=== Problem to solve ===
Make an exact copy of the records, omitting all images.

=== Exercise input ===
------------------------------------------------------------------------
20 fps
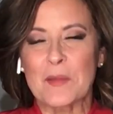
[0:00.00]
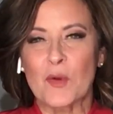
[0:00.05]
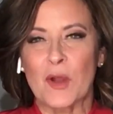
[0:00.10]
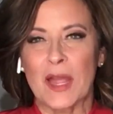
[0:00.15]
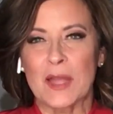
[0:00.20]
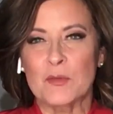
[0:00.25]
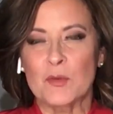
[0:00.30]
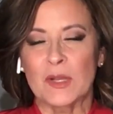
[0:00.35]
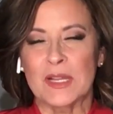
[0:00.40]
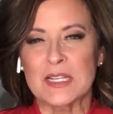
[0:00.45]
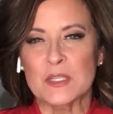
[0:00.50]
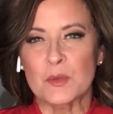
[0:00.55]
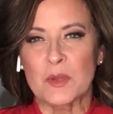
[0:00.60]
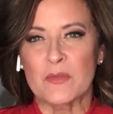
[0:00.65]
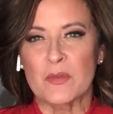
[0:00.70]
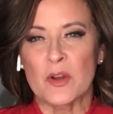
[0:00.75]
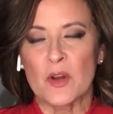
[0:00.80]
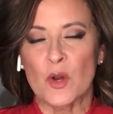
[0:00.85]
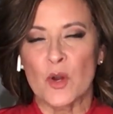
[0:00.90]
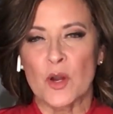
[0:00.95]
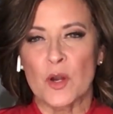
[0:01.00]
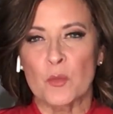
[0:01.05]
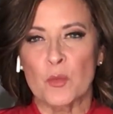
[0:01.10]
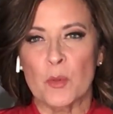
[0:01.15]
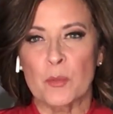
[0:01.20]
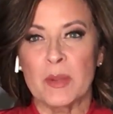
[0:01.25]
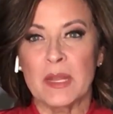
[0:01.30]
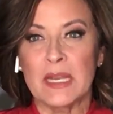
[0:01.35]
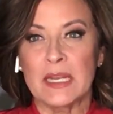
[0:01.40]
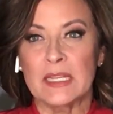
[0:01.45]
Brian, well, as we've
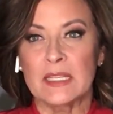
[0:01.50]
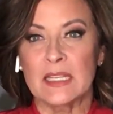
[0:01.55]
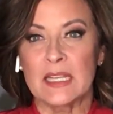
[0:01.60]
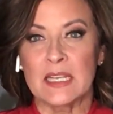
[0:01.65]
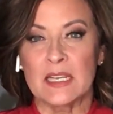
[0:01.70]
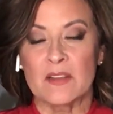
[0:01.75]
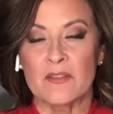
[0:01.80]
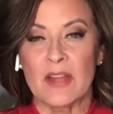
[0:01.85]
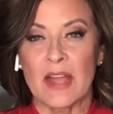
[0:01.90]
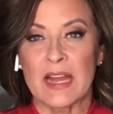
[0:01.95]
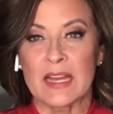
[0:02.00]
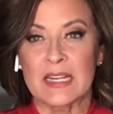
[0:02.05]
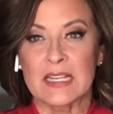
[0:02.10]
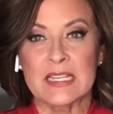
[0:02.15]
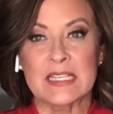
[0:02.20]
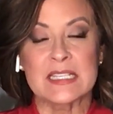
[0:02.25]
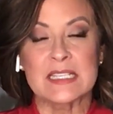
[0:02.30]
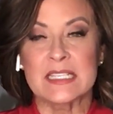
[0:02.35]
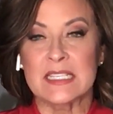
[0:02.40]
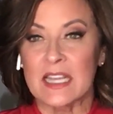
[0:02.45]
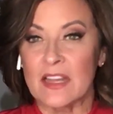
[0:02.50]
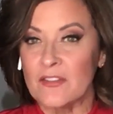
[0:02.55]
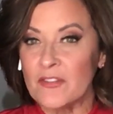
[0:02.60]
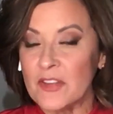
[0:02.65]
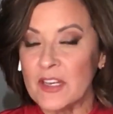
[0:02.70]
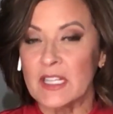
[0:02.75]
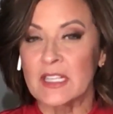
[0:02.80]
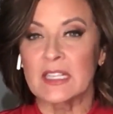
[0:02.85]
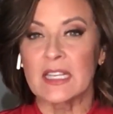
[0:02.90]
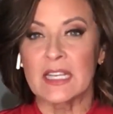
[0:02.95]
heard repeatedly, Nevada is
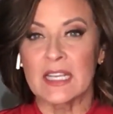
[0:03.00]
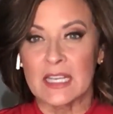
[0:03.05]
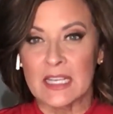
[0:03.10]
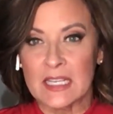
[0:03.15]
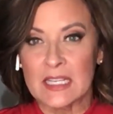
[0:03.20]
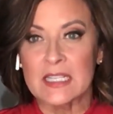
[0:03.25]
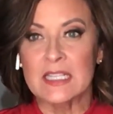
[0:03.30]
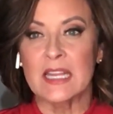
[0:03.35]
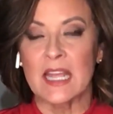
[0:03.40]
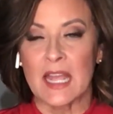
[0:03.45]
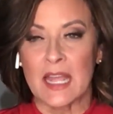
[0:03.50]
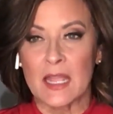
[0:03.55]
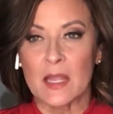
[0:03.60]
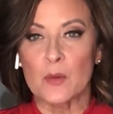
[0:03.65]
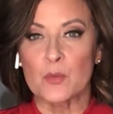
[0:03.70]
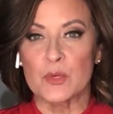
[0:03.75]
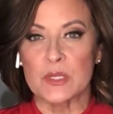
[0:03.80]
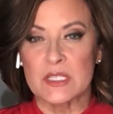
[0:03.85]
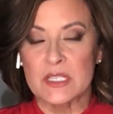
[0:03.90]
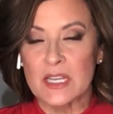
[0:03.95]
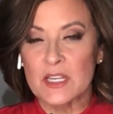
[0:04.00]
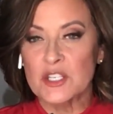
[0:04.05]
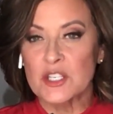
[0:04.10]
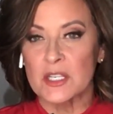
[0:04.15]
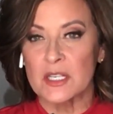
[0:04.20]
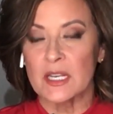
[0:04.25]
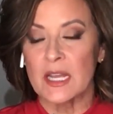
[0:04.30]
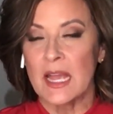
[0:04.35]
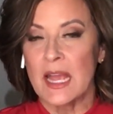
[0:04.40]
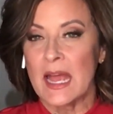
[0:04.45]
definitely in a
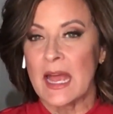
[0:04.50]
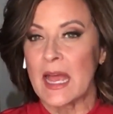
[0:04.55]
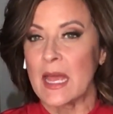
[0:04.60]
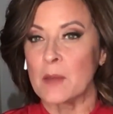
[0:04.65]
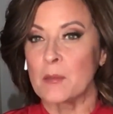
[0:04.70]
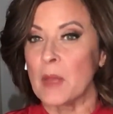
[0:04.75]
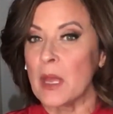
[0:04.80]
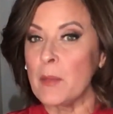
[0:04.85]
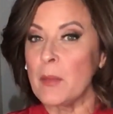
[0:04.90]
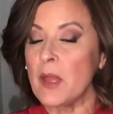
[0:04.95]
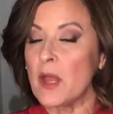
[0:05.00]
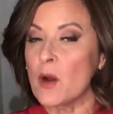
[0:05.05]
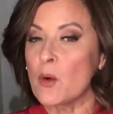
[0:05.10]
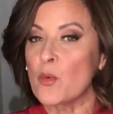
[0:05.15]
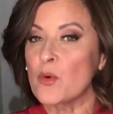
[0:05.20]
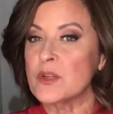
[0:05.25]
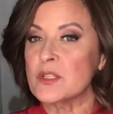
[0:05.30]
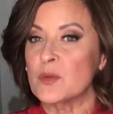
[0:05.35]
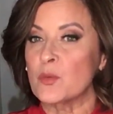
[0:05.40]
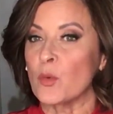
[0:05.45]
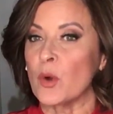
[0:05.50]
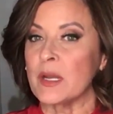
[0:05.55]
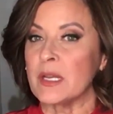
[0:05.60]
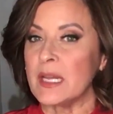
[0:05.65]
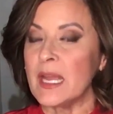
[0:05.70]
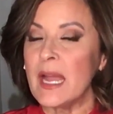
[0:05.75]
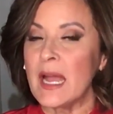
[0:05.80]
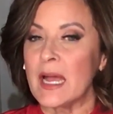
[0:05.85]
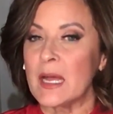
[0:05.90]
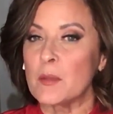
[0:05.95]
recession and maybe our worst
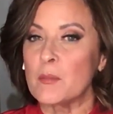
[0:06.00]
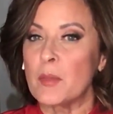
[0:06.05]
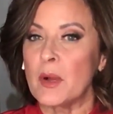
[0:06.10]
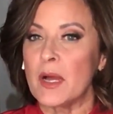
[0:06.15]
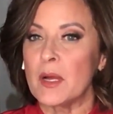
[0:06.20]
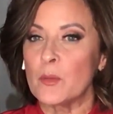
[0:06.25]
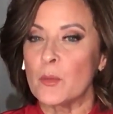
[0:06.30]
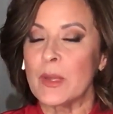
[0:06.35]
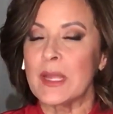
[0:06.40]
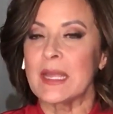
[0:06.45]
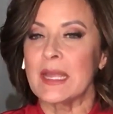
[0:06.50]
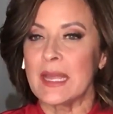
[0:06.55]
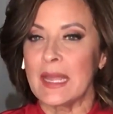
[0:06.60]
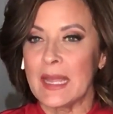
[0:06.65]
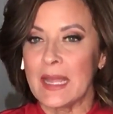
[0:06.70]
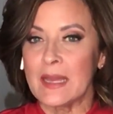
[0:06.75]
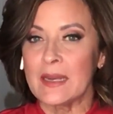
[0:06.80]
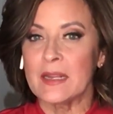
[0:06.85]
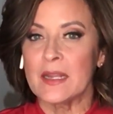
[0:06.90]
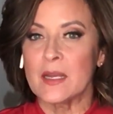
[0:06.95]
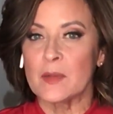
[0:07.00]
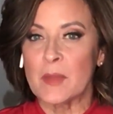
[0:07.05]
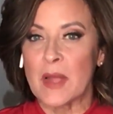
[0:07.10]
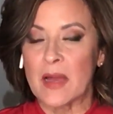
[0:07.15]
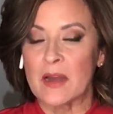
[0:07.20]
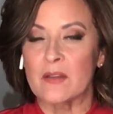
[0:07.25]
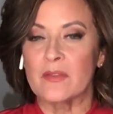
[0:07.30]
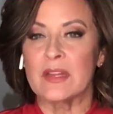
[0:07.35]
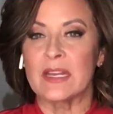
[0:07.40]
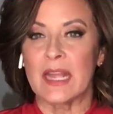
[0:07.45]
one yet, but we can
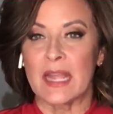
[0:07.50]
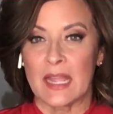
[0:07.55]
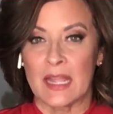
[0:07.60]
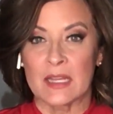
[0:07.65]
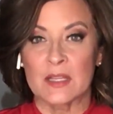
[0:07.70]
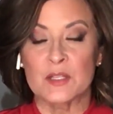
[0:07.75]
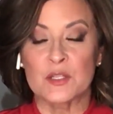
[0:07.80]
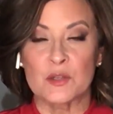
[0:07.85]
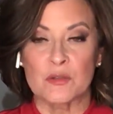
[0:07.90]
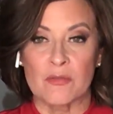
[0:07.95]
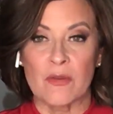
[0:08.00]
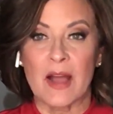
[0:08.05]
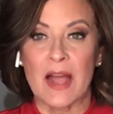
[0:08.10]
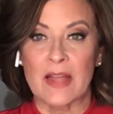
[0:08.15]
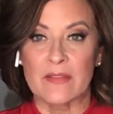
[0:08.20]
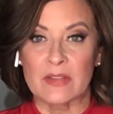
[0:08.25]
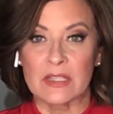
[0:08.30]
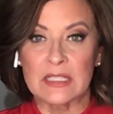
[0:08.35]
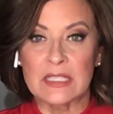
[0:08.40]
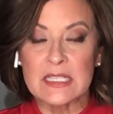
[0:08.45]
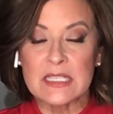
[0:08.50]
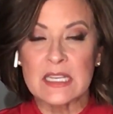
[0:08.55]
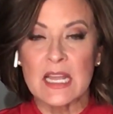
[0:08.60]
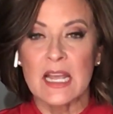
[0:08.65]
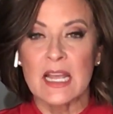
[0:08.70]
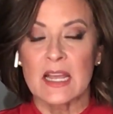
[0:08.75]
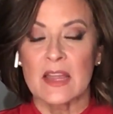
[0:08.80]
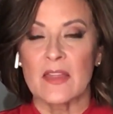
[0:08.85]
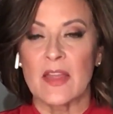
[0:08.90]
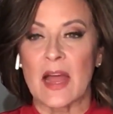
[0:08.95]
come out of it and survive. At
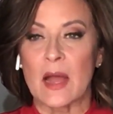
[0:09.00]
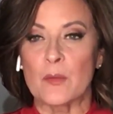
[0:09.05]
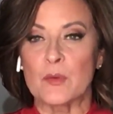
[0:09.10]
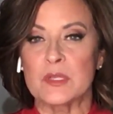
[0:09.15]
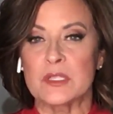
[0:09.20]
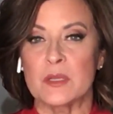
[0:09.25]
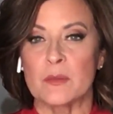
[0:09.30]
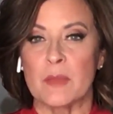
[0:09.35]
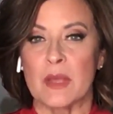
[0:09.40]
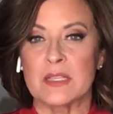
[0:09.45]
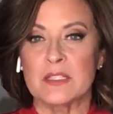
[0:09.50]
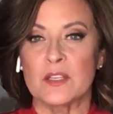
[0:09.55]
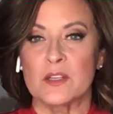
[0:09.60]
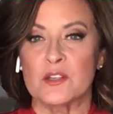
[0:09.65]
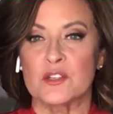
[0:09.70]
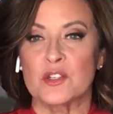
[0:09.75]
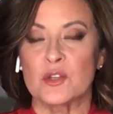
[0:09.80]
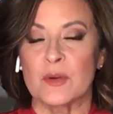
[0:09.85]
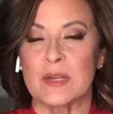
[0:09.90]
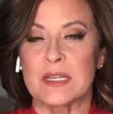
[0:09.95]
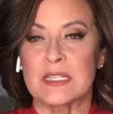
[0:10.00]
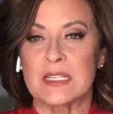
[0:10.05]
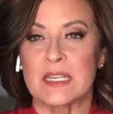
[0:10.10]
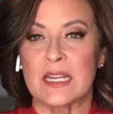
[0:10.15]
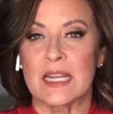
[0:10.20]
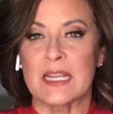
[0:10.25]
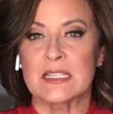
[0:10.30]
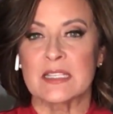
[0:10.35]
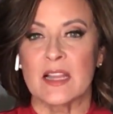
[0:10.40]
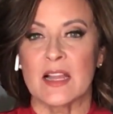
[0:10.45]
least that was the message during
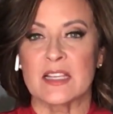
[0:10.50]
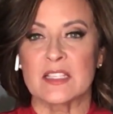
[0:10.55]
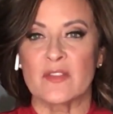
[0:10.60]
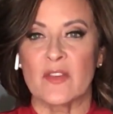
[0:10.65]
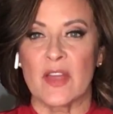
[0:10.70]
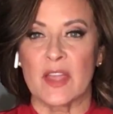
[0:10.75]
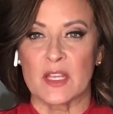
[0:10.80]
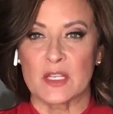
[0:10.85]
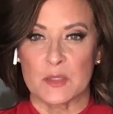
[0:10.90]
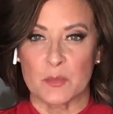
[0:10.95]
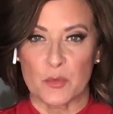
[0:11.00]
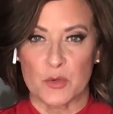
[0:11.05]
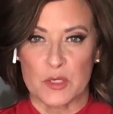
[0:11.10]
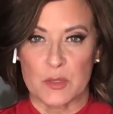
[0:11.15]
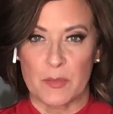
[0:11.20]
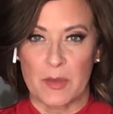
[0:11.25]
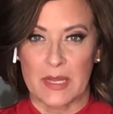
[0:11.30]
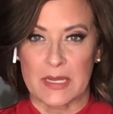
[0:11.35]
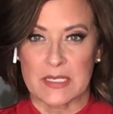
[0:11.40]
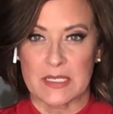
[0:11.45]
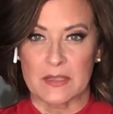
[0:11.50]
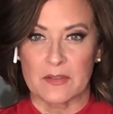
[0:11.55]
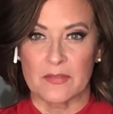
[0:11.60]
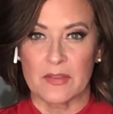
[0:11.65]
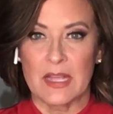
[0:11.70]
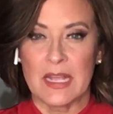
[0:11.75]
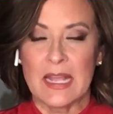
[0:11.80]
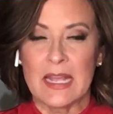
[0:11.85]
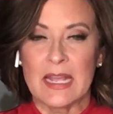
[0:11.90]
today's Las Vegas perspective.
------------------------------------------------------------------------
=== Answer area ===
20 fps
[0:00.00]
[0:00.05]
[0:00.10]
[0:00.15]
[0:00.20]
[0:00.25]
[0:00.30]
[0:00.35]
[0:00.40]
[0:00.45]
[0:00.50]
[0:00.55]
[0:00.60]
[0:00.65]
[0:00.70]
[0:00.75]
[0:00.80]
[0:00.85]
[0:00.90]
[0:00.95]
[0:01.00]
[0:01.05]
[0:01.10]
[0:01.15]
[0:01.20]
[0:01.25]
[0:01.30]
[0:01.35]
[0:01.40]
[0:01.45]
Brian, well, as we've
[0:01.50]
[0:01.55]
[0:01.60]
[0:01.65]
[0:01.70]
[0:01.75]
[0:01.80]
[0:01.85]
[0:01.90]
[0:01.95]
[0:02.00]
[0:02.05]
[0:02.10]
[0:02.15]
[0:02.20]
[0:02.25]
[0:02.30]
[0:02.35]
[0:02.40]
[0:02.45]
[0:02.50]
[0:02.55]
[0:02.60]
[0:02.65]
[0:02.70]
[0:02.75]
[0:02.80]
[0:02.85]
[0:02.90]
[0:02.95]
heard repeatedly, Nevada is
[0:03.00]
[0:03.05]
[0:03.10]
[0:03.15]
[0:03.20]
[0:03.25]
[0:03.30]
[0:03.35]
[0:03.40]
[0:03.45]
[0:03.50]
[0:03.55]
[0:03.60]
[0:03.65]
[0:03.70]
[0:03.75]
[0:03.80]
[0:03.85]
[0:03.90]
[0:03.95]
[0:04.00]
[0:04.05]
[0:04.10]
[0:04.15]
[0:04.20]
[0:04.25]
[0:04.30]
[0:04.35]
[0:04.40]
[0:04.45]
definitely in a
[0:04.50]
[0:04.55]
[0:04.60]
[0:04.65]
[0:04.70]
[0:04.75]
[0:04.80]
[0:04.85]
[0:04.90]
[0:04.95]
[0:05.00]
[0:05.05]
[0:05.10]
[0:05.15]
[0:05.20]
[0:05.25]
[0:05.30]
[0:05.35]
[0:05.40]
[0:05.45]
[0:05.50]
[0:05.55]
[0:05.60]
[0:05.65]
[0:05.70]
[0:05.75]
[0:05.80]
[0:05.85]
[0:05.90]
[0:05.95]
recession and maybe our worst
[0:06.00]
[0:06.05]
[0:06.10]
[0:06.15]
[0:06.20]
[0:06.25]
[0:06.30]
[0:06.35]
[0:06.40]
[0:06.45]
[0:06.50]
[0:06.55]
[0:06.60]
[0:06.65]
[0:06.70]
[0:06.75]
[0:06.80]
[0:06.85]
[0:06.90]
[0:06.95]
[0:07.00]
[0:07.05]
[0:07.10]
[0:07.15]
[0:07.20]
[0:07.25]
[0:07.30]
[0:07.35]
[0:07.40]
[0:07.45]
one yet, but we can
[0:07.50]
[0:07.55]
[0:07.60]
[0:07.65]
[0:07.70]
[0:07.75]
[0:07.80]
[0:07.85]
[0:07.90]
[0:07.95]
[0:08.00]
[0:08.05]
[0:08.10]
[0:08.15]
[0:08.20]
[0:08.25]
[0:08.30]
[0:08.35]
[0:08.40]
[0:08.45]
[0:08.50]
[0:08.55]
[0:08.60]
[0:08.65]
[0:08.70]
[0:08.75]
[0:08.80]
[0:08.85]
[0:08.90]
[0:08.95]
come out of it and survive. At
[0:09.00]
[0:09.05]
[0:09.10]
[0:09.15]
[0:09.20]
[0:09.25]
[0:09.30]
[0:09.35]
[0:09.40]
[0:09.45]
[0:09.50]
[0:09.55]
[0:09.60]
[0:09.65]
[0:09.70]
[0:09.75]
[0:09.80]
[0:09.85]
[0:09.90]
[0:09.95]
[0:10.00]
[0:10.05]
[0:10.10]
[0:10.15]
[0:10.20]
[0:10.25]
[0:10.30]
[0:10.35]
[0:10.40]
[0:10.45]
least that was the message during
[0:10.50]
[0:10.55]
[0:10.60]
[0:10.65]
[0:10.70]
[0:10.75]
[0:10.80]
[0:10.85]
[0:10.90]
[0:10.95]
[0:11.00]
[0:11.05]
[0:11.10]
[0:11.15]
[0:11.20]
[0:11.25]
[0:11.30]
[0:11.35]
[0:11.40]
[0:11.45]
[0:11.50]
[0:11.55]
[0:11.60]
[0:11.65]
[0:11.70]
[0:11.75]
[0:11.80]
[0:11.85]
[0:11.90]
today's Las Vegas perspective.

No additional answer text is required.